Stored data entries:

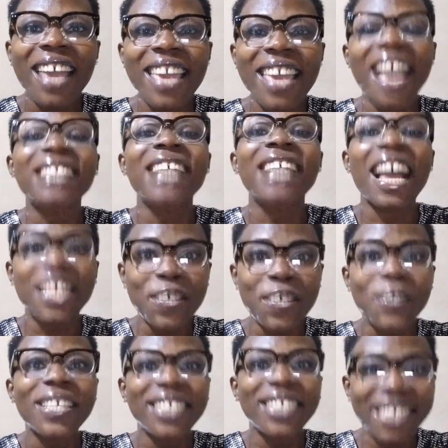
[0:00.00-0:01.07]
Yes, I
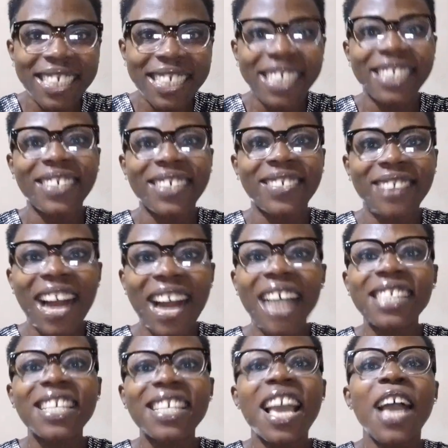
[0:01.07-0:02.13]
know you did.
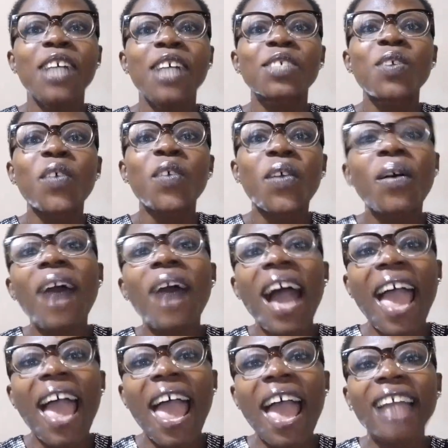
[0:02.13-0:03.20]
Alright, so go
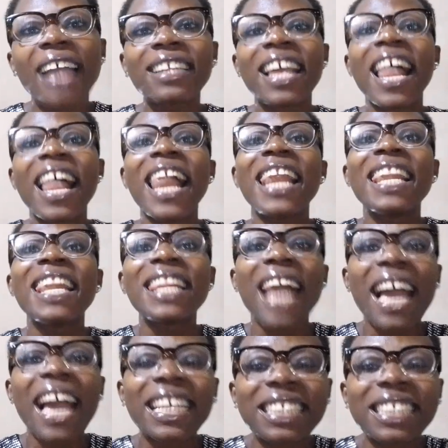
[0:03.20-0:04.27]
ahead,
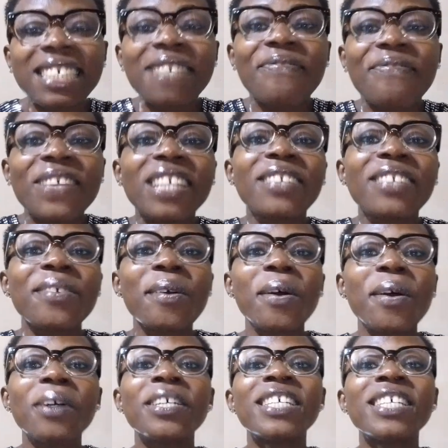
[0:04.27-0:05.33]
like this
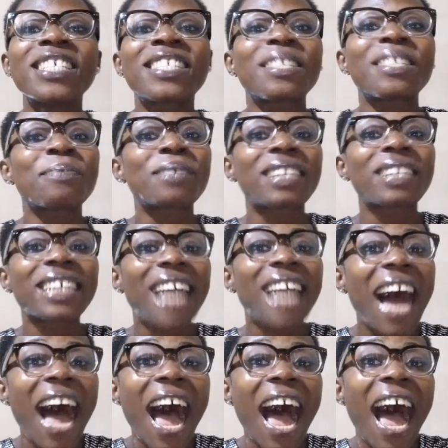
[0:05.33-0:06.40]
video,
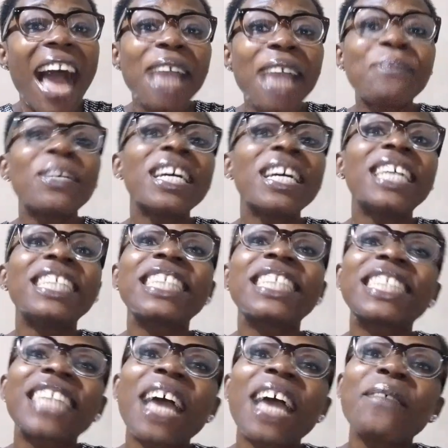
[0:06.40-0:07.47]
subscribe,
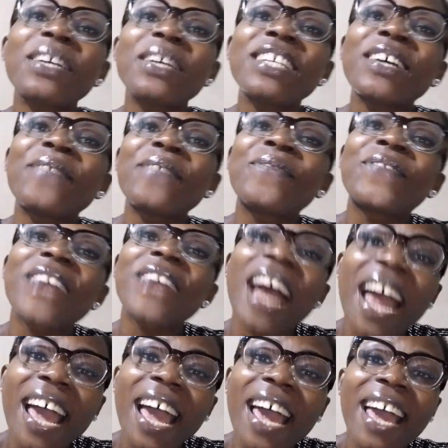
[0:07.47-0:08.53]
share with your
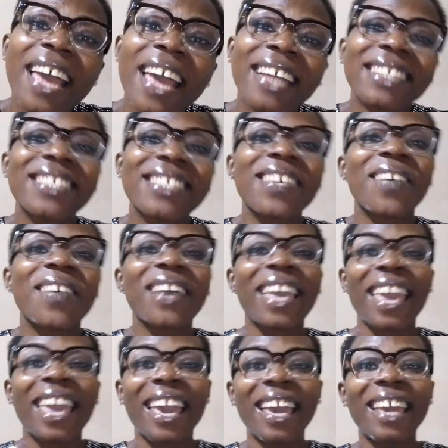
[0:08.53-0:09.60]
friends.
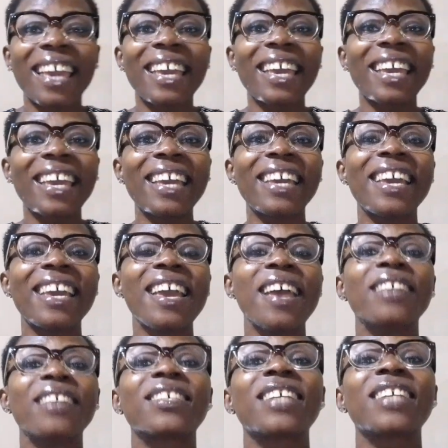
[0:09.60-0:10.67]
Okay,
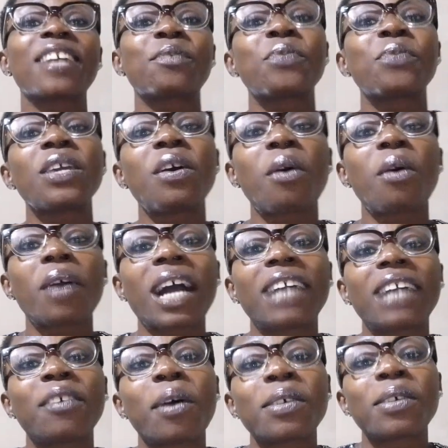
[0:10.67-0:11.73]
so that we all
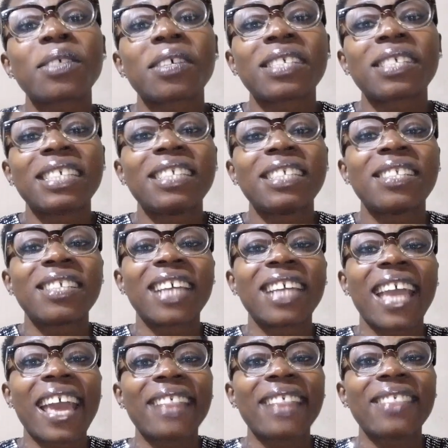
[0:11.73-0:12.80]
can also sit
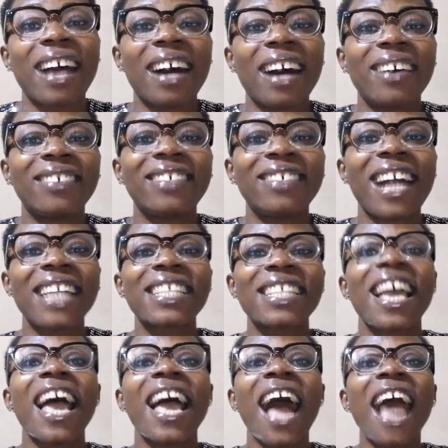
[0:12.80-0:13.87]
together. Alright,
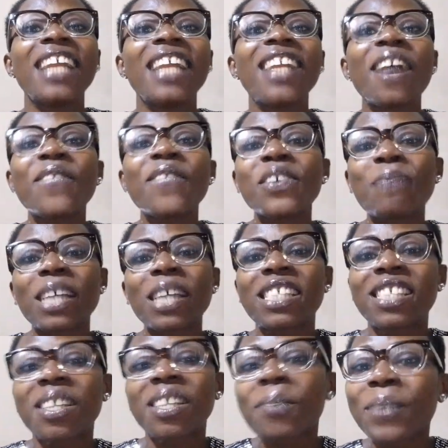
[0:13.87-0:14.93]
I love you, my
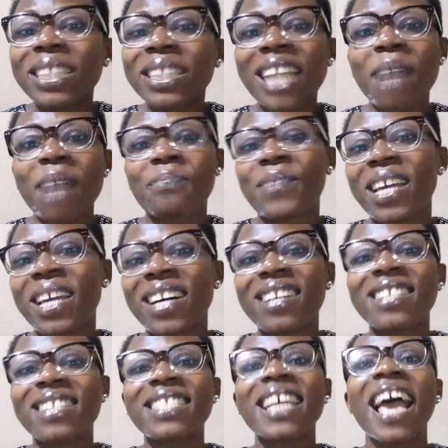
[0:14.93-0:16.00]
super
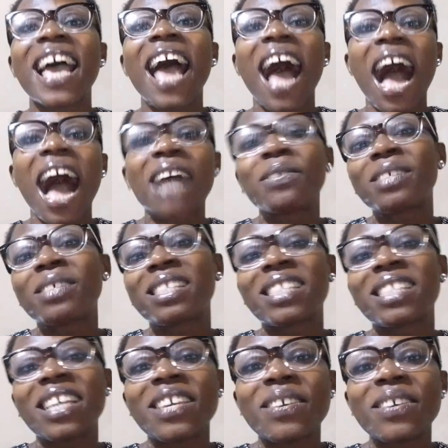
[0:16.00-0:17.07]
champions. I will
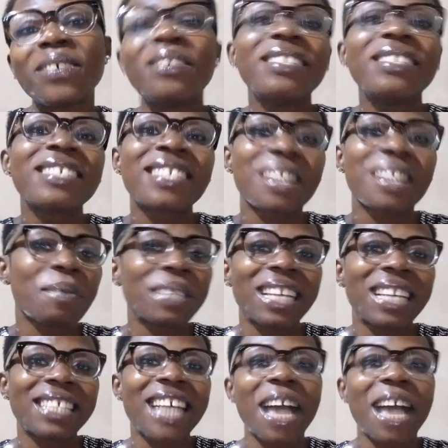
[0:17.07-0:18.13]
see you some
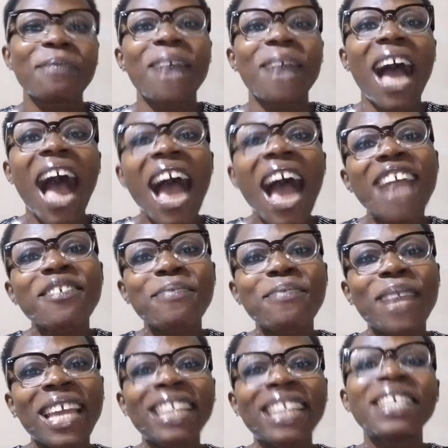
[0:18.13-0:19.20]
other time. I
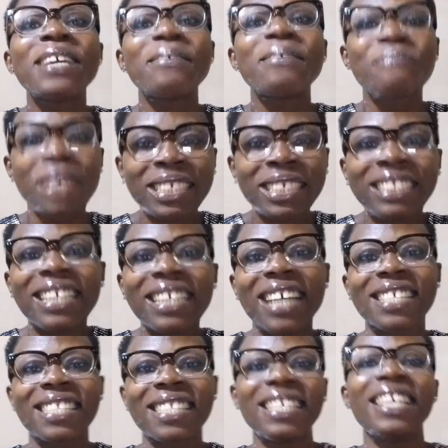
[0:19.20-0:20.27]
remain Miss
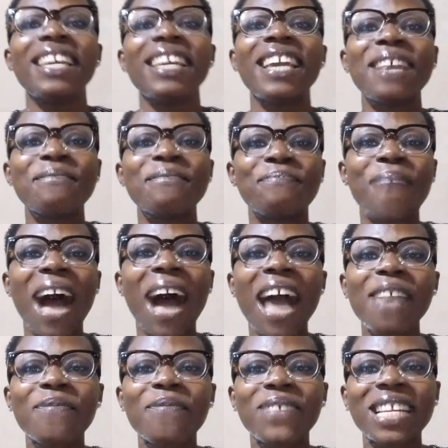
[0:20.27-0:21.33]
Jessie.
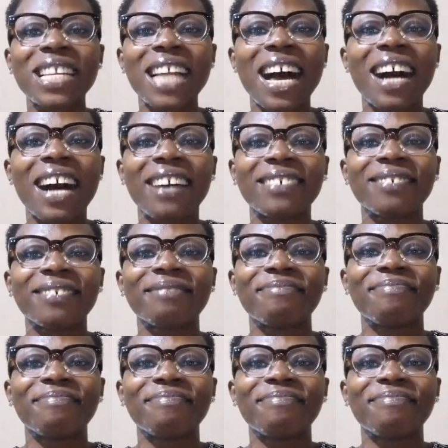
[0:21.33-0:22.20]
Bye for now.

**EXERCISE OBJECTIVE**
Every line of the records above should be copied exactly, while the pictures are left behind.

**RESPONSE AREA**
[0:00.00-0:01.07]
Yes, I
[0:01.07-0:02.13]
know you did.
[0:02.13-0:03.20]
Alright, so go
[0:03.20-0:04.27]
ahead,
[0:04.27-0:05.33]
like this
[0:05.33-0:06.40]
video,
[0:06.40-0:07.47]
subscribe,
[0:07.47-0:08.53]
share with your
[0:08.53-0:09.60]
friends.
[0:09.60-0:10.67]
Okay,
[0:10.67-0:11.73]
so that we all
[0:11.73-0:12.80]
can also sit
[0:12.80-0:13.87]
together. Alright,
[0:13.87-0:14.93]
I love you, my
[0:14.93-0:16.00]
super
[0:16.00-0:17.07]
champions. I will
[0:17.07-0:18.13]
see you some
[0:18.13-0:19.20]
other time. I
[0:19.20-0:20.27]
remain Miss
[0:20.27-0:21.33]
Jessie.
[0:21.33-0:22.20]
Bye for now.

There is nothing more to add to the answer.